Swain stopped at the booth of Cooper's Hawk Winery & Restaurant because she'd had a good experience attending a wine tasting there. And how much does she like wine?

"I only drink wine, water and coffee -- does that tell you?" Swain said.

Cooper's Hawk was at the festival promoting the chain's new location that opened earlier this month at Diehl Road and Freedom Drive in Naperville.

Swain sampled the winery's semi-dry riesling, a wine that Cooper's Hawk employee Andrea Brockert of Glen Ellyn said pairs well with pasta dishes, salads and the various tastes of a group looking to share a bottle.

"You can mix it with someone who doesn't like sweet and someone who likes sweet so you don't have to get two bottles," Brockert said.

One of more than a dozen booths not selling wine was the Naperville Area Humane Society, which will receive a portion of the festival's proceeds. The event charged $35 at the door for an adult wine tasting ticket, or $27 in advance. Designated driver tickets cost $10.

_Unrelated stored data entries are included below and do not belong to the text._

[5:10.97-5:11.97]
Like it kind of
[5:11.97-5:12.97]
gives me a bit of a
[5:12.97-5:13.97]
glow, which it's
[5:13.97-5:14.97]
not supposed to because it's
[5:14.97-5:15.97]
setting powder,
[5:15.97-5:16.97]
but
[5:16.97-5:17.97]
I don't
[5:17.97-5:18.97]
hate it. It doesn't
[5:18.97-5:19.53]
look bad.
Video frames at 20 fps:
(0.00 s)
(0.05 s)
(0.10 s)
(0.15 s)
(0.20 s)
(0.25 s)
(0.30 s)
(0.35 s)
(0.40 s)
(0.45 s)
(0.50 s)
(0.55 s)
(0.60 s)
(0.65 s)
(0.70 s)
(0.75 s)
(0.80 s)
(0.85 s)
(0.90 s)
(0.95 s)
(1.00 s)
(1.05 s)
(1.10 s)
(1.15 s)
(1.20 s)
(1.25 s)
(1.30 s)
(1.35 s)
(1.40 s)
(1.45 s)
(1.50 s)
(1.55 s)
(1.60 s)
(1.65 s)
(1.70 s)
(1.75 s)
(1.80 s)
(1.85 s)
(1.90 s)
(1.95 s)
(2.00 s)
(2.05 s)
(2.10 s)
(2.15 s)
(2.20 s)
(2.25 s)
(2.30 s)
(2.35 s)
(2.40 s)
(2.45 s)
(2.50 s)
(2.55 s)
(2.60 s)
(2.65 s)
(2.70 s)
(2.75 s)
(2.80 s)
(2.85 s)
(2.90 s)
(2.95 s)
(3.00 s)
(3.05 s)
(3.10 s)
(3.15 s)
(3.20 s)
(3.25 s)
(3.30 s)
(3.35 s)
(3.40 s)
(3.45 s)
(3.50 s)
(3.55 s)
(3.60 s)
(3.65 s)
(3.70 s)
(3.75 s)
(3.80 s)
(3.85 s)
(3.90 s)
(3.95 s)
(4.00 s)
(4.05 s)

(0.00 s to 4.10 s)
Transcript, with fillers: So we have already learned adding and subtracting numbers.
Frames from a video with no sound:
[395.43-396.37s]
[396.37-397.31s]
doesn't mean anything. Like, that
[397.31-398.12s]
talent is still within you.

"Because we receive part of the donations, that helps us a lot," said humane society volunteer Jan Grillo of Naperville. "Also by being here, it lets the community know that we're here and some of the services we offer."

After wine tasters sampled drinks, tapping cheers with the pourers, swirling their cups and enjoying a sip, they could order all 300-plus wines available at the festival for pickup later at the four locations of Peterson Spirits & Fine Wines.